*** Opening Task input ***

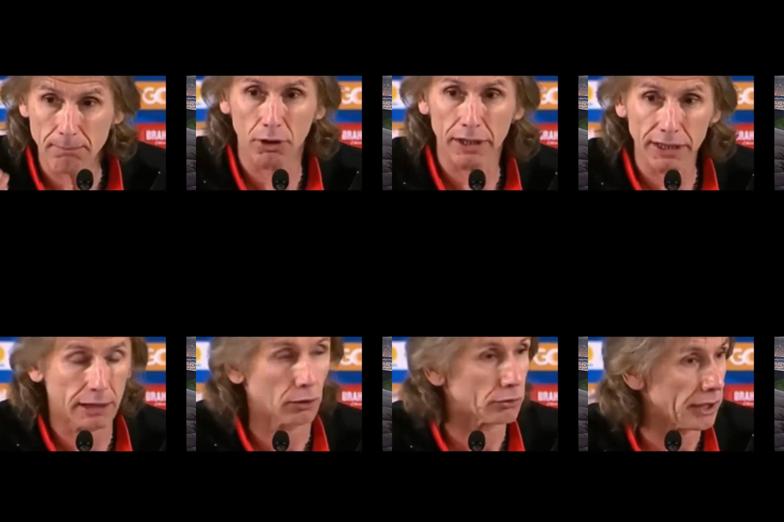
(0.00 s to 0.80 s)
dije a
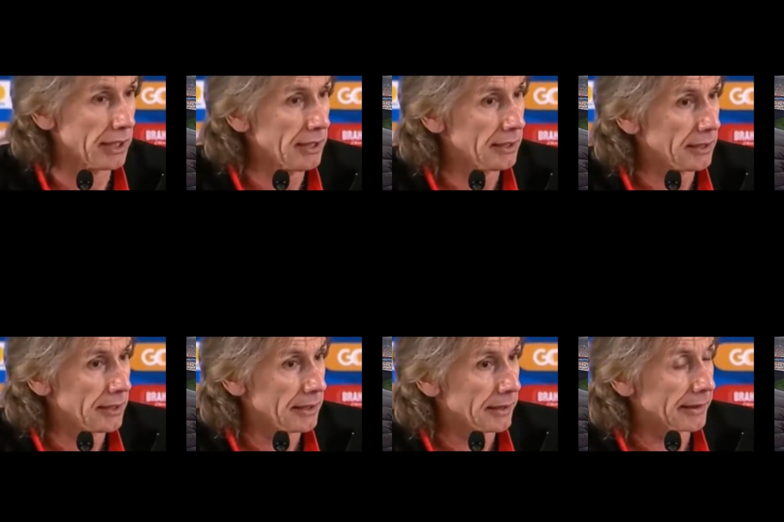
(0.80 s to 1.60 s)
usted
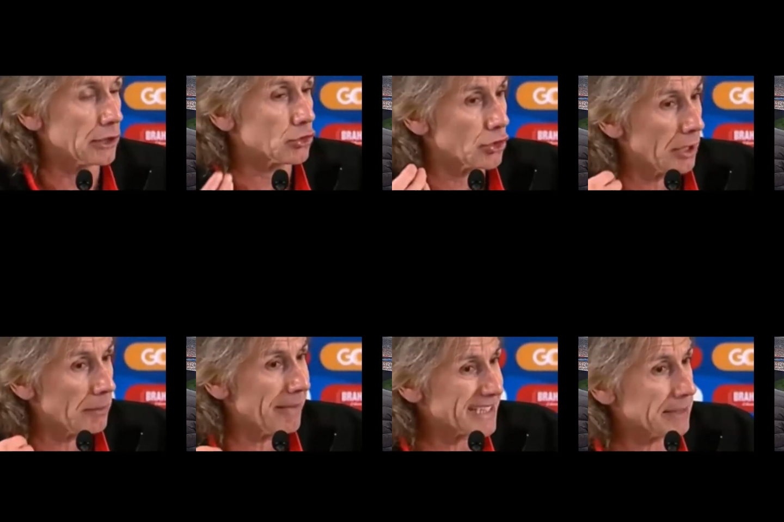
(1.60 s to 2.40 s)
que soy el
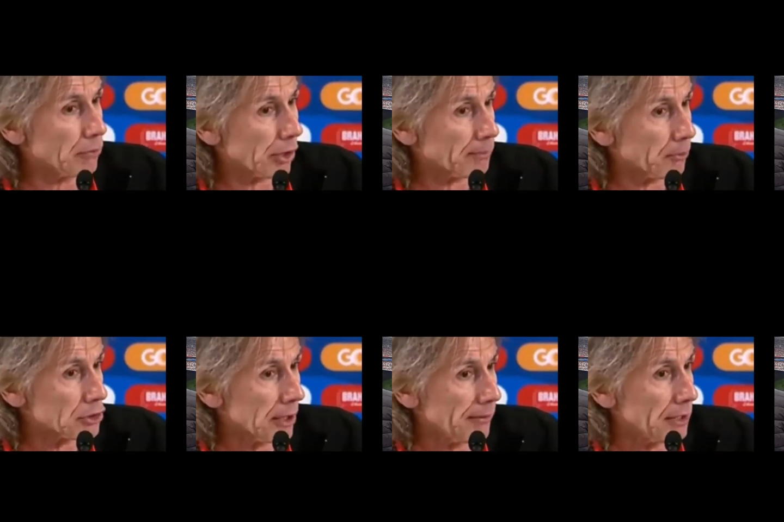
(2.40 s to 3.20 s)
máximo
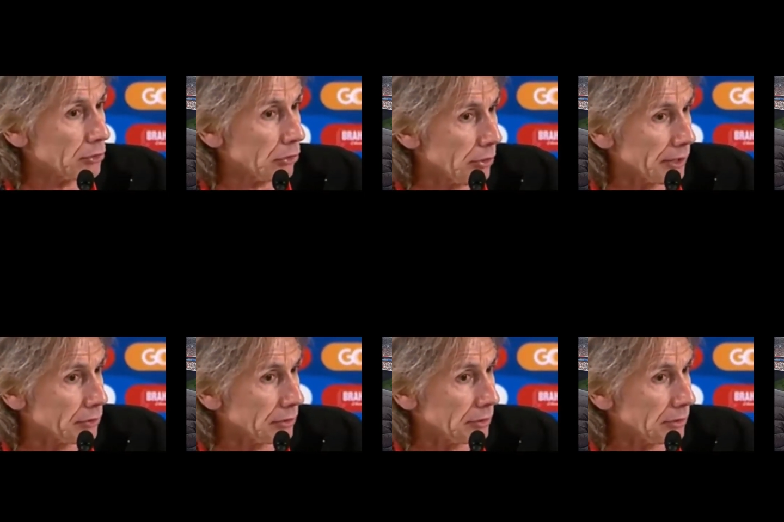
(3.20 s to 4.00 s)
responsable de todo
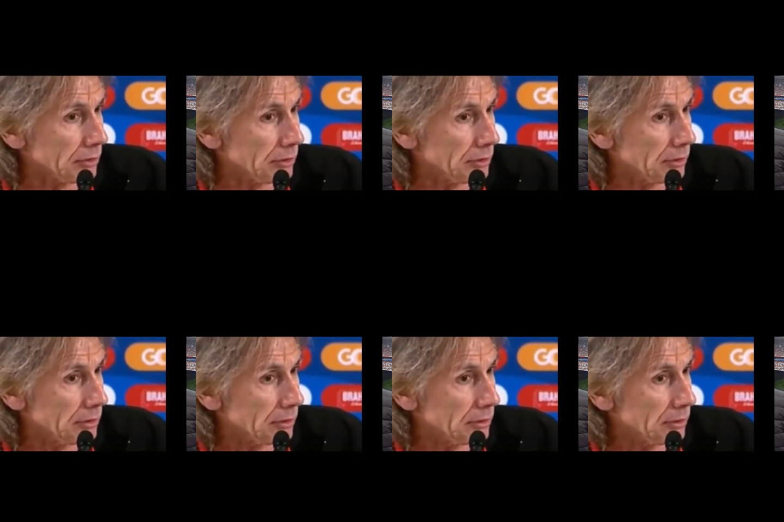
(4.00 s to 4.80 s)
esto.
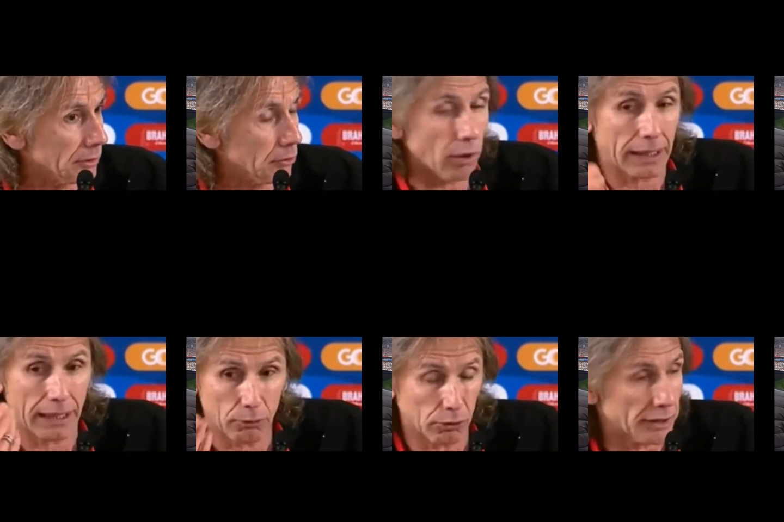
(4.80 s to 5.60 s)
Lo
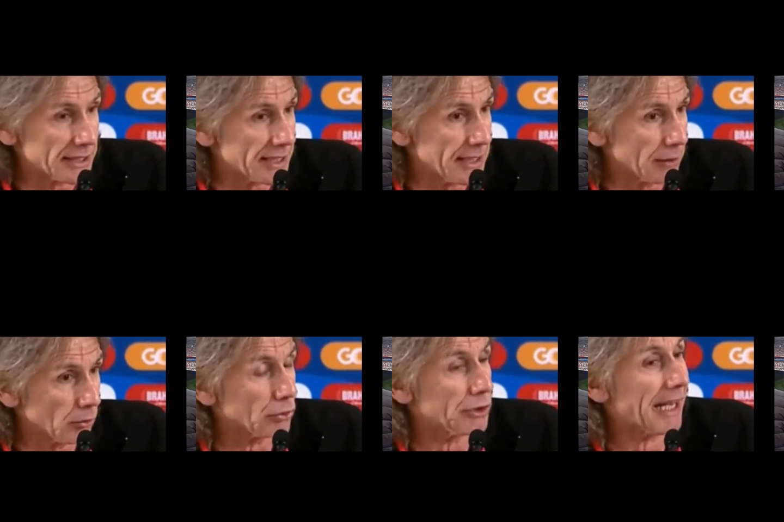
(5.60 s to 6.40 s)
acabo de decir,
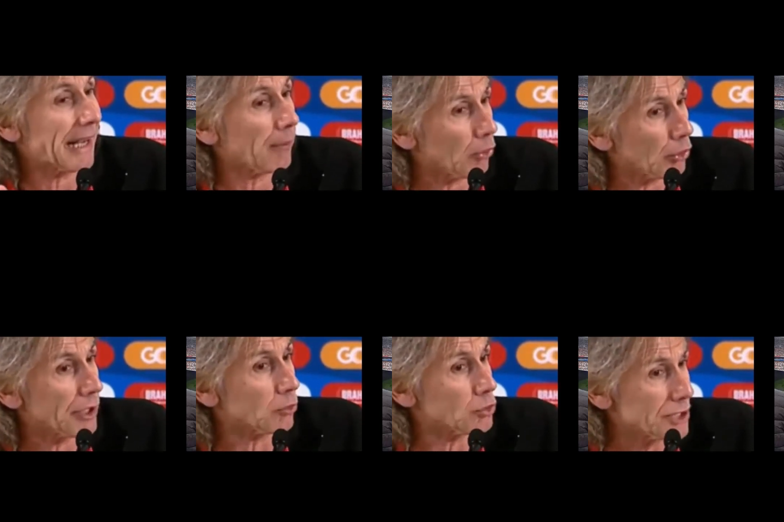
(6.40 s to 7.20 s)
usted acabó de
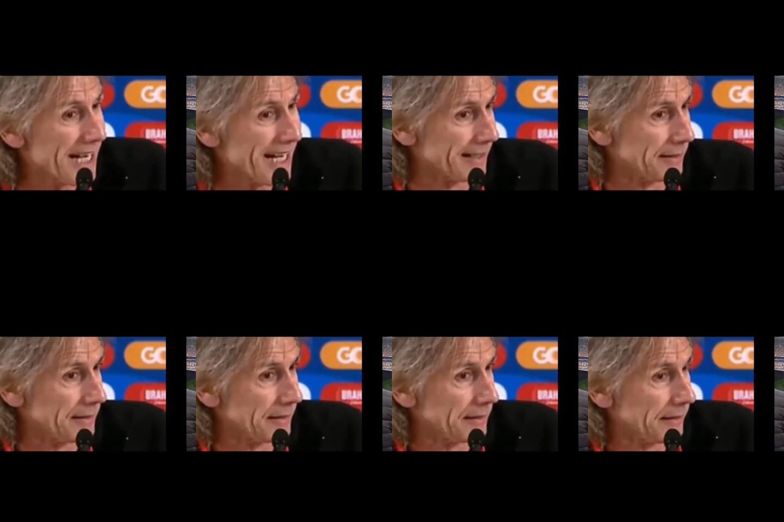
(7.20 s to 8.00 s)
escuchar.
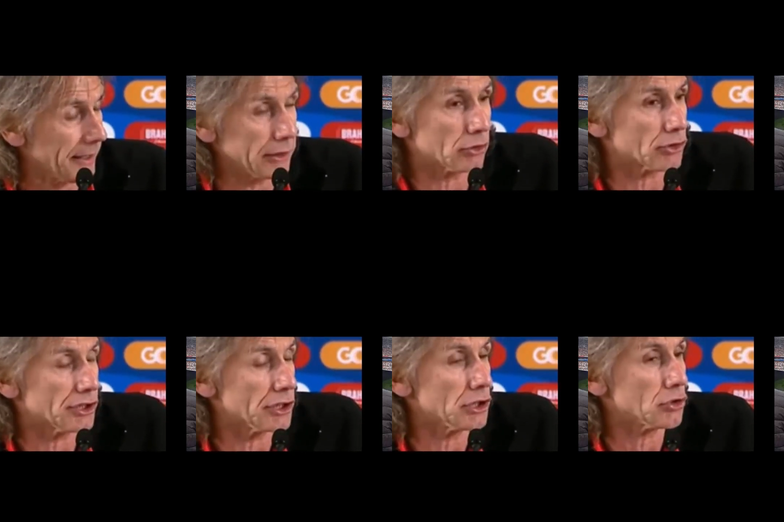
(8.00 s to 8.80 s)
Entonces,
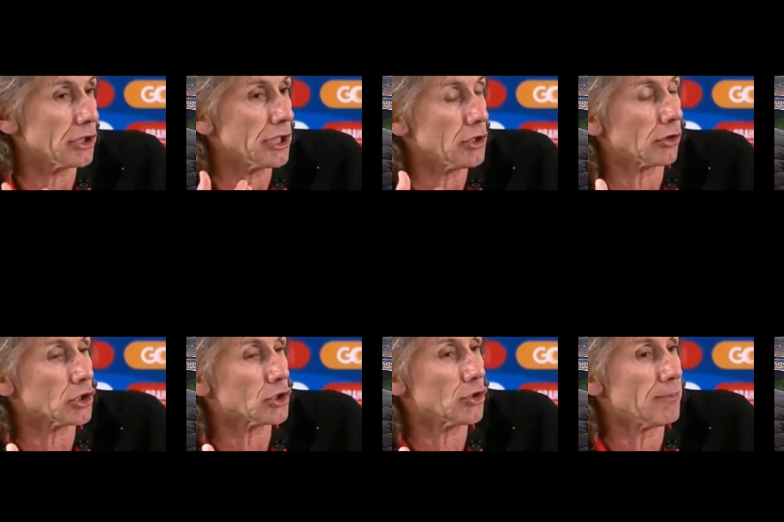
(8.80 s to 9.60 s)
si yo le digo que
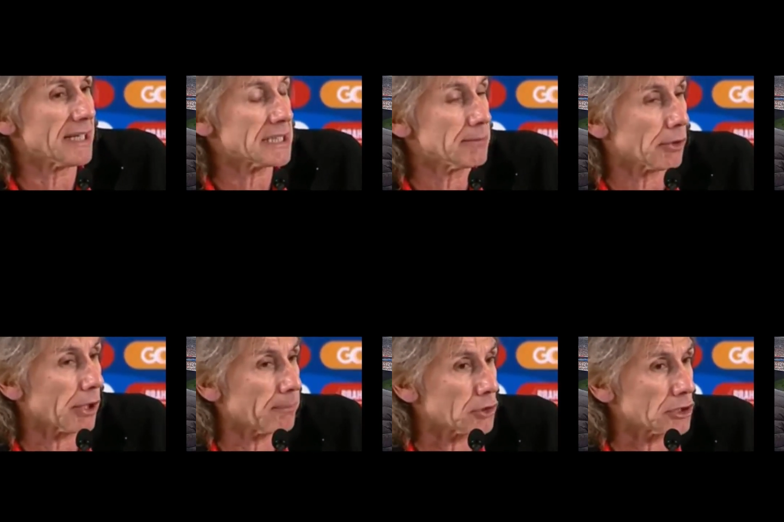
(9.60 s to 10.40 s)
soy el máximo
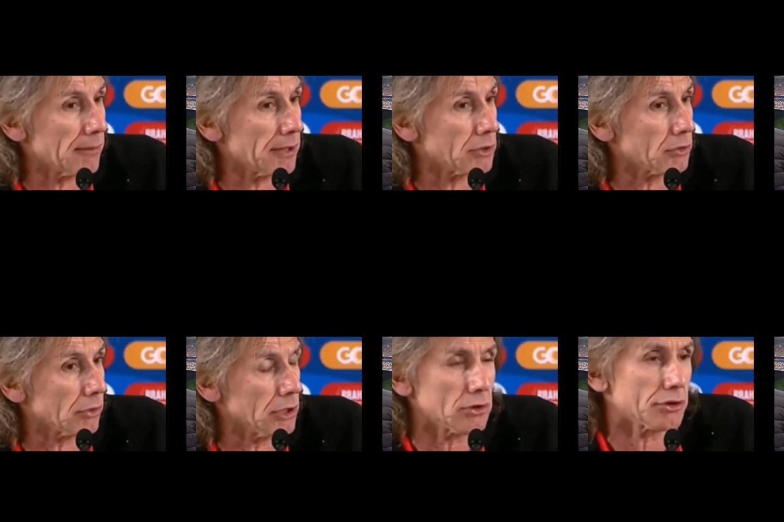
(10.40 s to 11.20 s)
responsable de todo
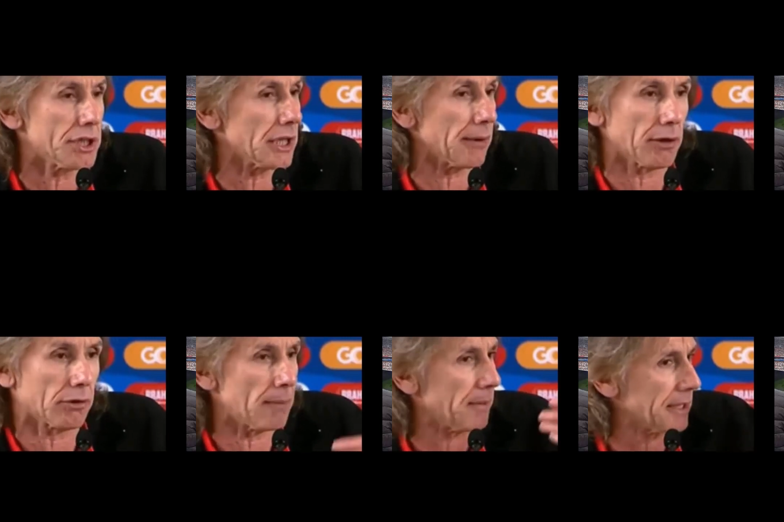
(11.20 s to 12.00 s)
esto, tiene que ver con el
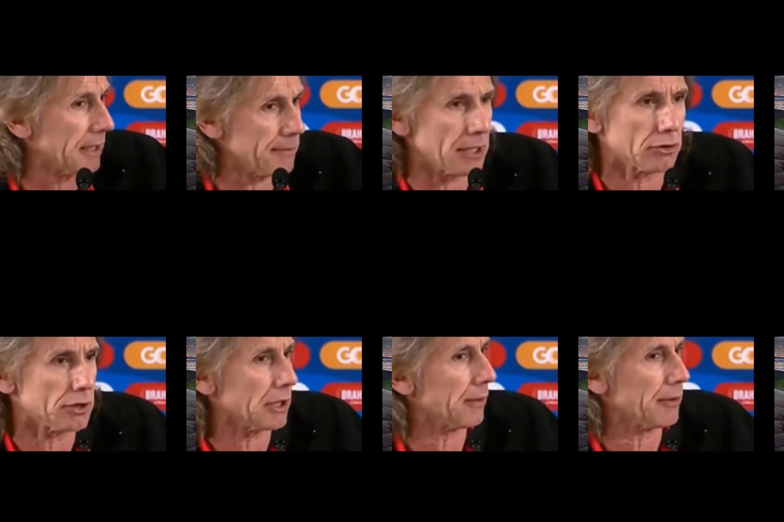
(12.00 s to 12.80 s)
planteamiento, tiene
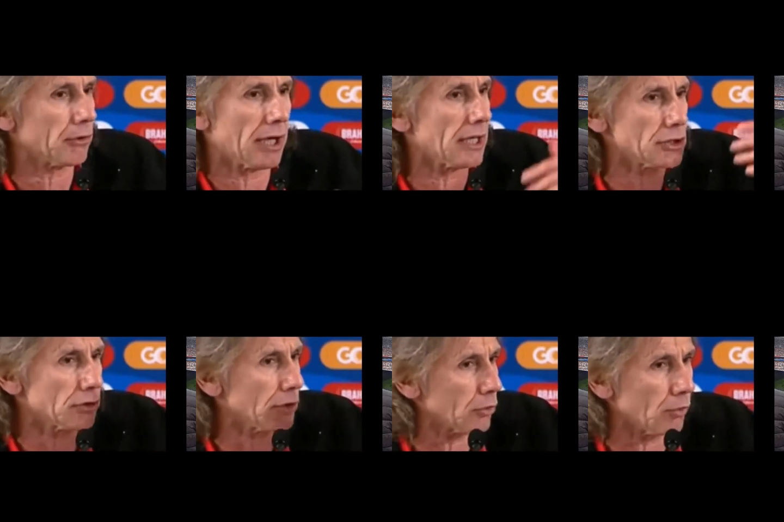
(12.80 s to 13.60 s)
que ver con la elección de
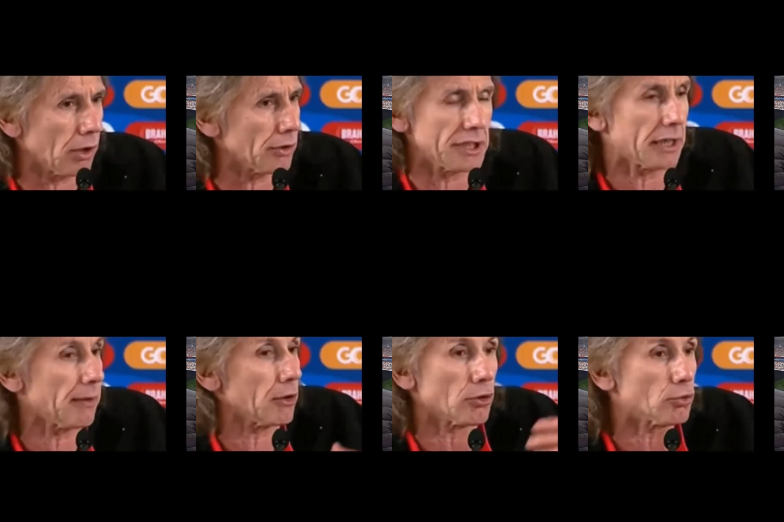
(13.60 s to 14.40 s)
los jugadores, tiene que ver
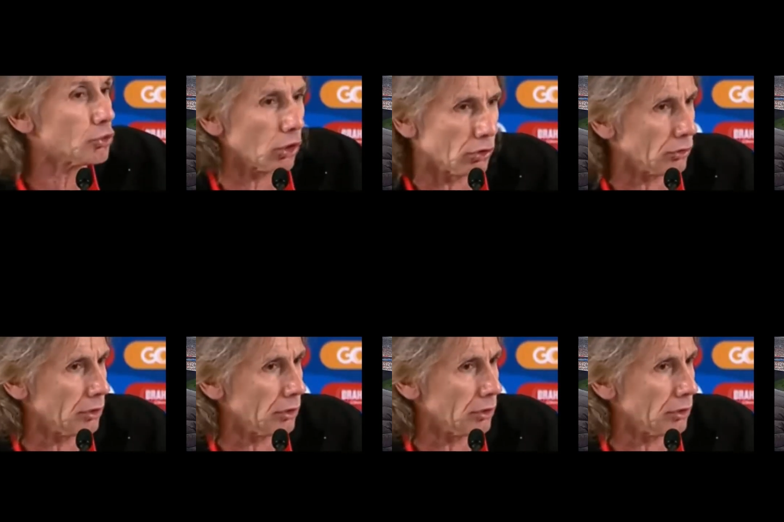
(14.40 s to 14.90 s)
con un todo,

*** Closing Task input ***

Work order:
Rewrite the data above exactly as given, but omit the images.

Answer space:
(0.00 s to 0.80 s)
dije a
(0.80 s to 1.60 s)
usted
(1.60 s to 2.40 s)
que soy el
(2.40 s to 3.20 s)
máximo
(3.20 s to 4.00 s)
responsable de todo
(4.00 s to 4.80 s)
esto.
(4.80 s to 5.60 s)
Lo
(5.60 s to 6.40 s)
acabo de decir,
(6.40 s to 7.20 s)
usted acabó de
(7.20 s to 8.00 s)
escuchar.
(8.00 s to 8.80 s)
Entonces,
(8.80 s to 9.60 s)
si yo le digo que
(9.60 s to 10.40 s)
soy el máximo
(10.40 s to 11.20 s)
responsable de todo
(11.20 s to 12.00 s)
esto, tiene que ver con el
(12.00 s to 12.80 s)
planteamiento, tiene
(12.80 s to 13.60 s)
que ver con la elección de
(13.60 s to 14.40 s)
los jugadores, tiene que ver
(14.40 s to 14.90 s)
con un todo,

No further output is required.